Sarah Harwell, the associate director of creative writing at SU, shared a similar perspective. Harwell doesn’t typically enjoy sports but found the book “fascinating” because it was about both sports and failure.

“I went to the sports section (of a bookstore) and most books were autobiographies of famous athletes and didn’t treat sports as the site of this philosophical inquiry,” Chen said.

When asked by a student how the relationship between her body and mind informed her work, Chen discussed how she rediscovered her body after quitting swimming by going outdoors and taking up cycling.

“We shouldn’t forget our bodies, because I think with our phones, our bodies aren’t doing what they traditionally have been doing, which is being active in the world. I think now, more than ever, we need to keep our bodies in our minds,” Chen said.

The novel’s narrative centers on self-talk; Athena doubts herself amid the loss of her friend and eventually has trouble with her Ph.D. dissertation. But Chen urges readers to break out of that way of thought, seeing it as detrimental to mental wellness.

“Self-talk is about winning, losing — it’s very self-critical. You are always comparing yourself to others. That way of thinking has translated into other parts of life … I found it to be quite toxic,” Chen said during the Q&A.

Chen’s upcoming work, “Clam Down,” continues to cover themes of self-perception, mental health and identity, but with a radically different perspective.

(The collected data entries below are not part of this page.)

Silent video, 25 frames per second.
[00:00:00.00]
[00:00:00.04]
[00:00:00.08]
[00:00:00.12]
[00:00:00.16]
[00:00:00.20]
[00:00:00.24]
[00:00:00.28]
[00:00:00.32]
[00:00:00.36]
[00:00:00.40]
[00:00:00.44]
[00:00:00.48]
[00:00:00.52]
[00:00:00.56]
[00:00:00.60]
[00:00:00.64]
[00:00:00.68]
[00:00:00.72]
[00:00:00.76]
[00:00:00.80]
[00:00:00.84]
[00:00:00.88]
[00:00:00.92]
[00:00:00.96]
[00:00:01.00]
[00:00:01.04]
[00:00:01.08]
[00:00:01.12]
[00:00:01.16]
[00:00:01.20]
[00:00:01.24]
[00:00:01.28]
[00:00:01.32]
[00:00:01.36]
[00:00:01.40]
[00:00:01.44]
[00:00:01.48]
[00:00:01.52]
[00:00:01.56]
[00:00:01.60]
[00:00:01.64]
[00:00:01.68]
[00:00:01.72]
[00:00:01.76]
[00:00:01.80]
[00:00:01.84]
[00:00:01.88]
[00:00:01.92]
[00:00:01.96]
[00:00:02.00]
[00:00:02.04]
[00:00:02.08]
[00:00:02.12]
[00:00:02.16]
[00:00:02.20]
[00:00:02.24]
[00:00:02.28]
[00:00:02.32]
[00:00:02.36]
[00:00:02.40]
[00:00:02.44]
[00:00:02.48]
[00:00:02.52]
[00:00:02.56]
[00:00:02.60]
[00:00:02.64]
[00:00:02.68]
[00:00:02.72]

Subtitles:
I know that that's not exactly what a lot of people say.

“It’s from the perspective of a clam, which is the ultimate distancing,” Chen said. “It’s not even a human perspective.”

It has its roots in a column Chen wrote for the Paris Review where she was a “mollusk correspondent.” Despite the absurdity, the decision to write from a clam’s perspective was deliberate, Chen said.

It comes from a texting typo that the character in the Paris Review receives from her mother. Instead of “calm down,” the text says, “clam down.” The mistake inspired Chen, who thought about what that implied.

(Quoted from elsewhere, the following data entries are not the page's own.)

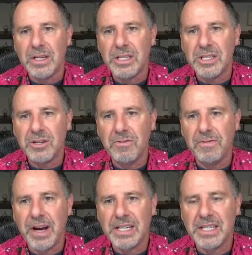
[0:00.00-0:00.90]
It's so
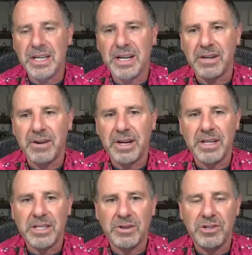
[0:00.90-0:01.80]
fascinating,
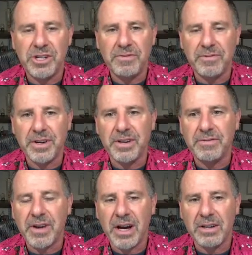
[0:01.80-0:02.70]
right? So Jeffrey,
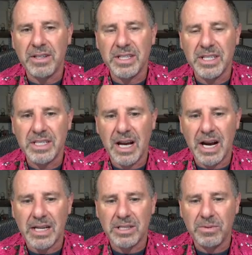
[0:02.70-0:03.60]
you've got all these
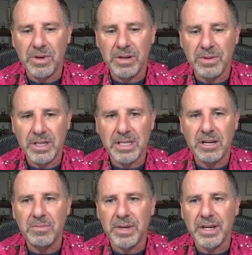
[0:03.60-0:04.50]
stocks. So what do you want to
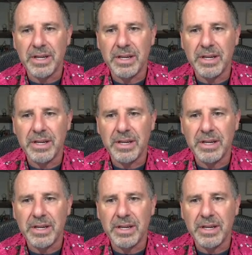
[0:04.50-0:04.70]
tell me?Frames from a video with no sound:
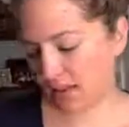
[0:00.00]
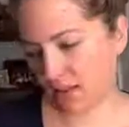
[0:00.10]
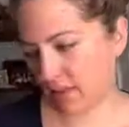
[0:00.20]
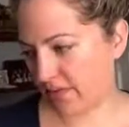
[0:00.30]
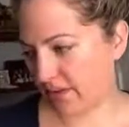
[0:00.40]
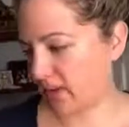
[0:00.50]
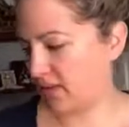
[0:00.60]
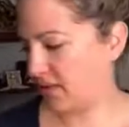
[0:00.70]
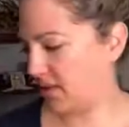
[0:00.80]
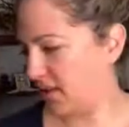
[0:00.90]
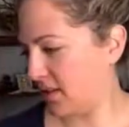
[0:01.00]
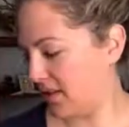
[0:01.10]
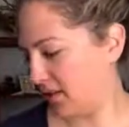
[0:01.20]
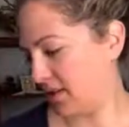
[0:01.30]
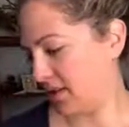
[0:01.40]
love it.
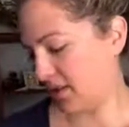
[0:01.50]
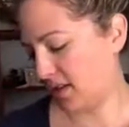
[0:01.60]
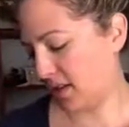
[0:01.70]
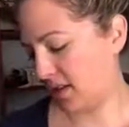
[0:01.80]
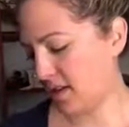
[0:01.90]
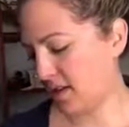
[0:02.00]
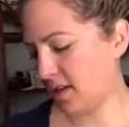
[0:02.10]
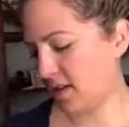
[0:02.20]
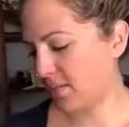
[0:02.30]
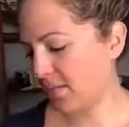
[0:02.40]
And then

“It actually seemed surprisingly fitting, because when we’re hurting or going through something, we shut down. That’s what I was doing: clamming down,” Chen said.

Chen was influenced by Franz Kafka’s “The Metamorphosis,” as well as Yoko Tawada’s “Memoirs of a Polar Bear,” while writing “Clam Down,” which hits the shelves later this year. But Chen was equally influenced by personal experiences in writing “So Many Olympic Exertions,” drawing heavily from her personal life.

“The novel isn’t a diary, but I wanted it to have that feel. I love reading journals … they’re so intimate,” Chen said. “That was what my friends and I were going through.”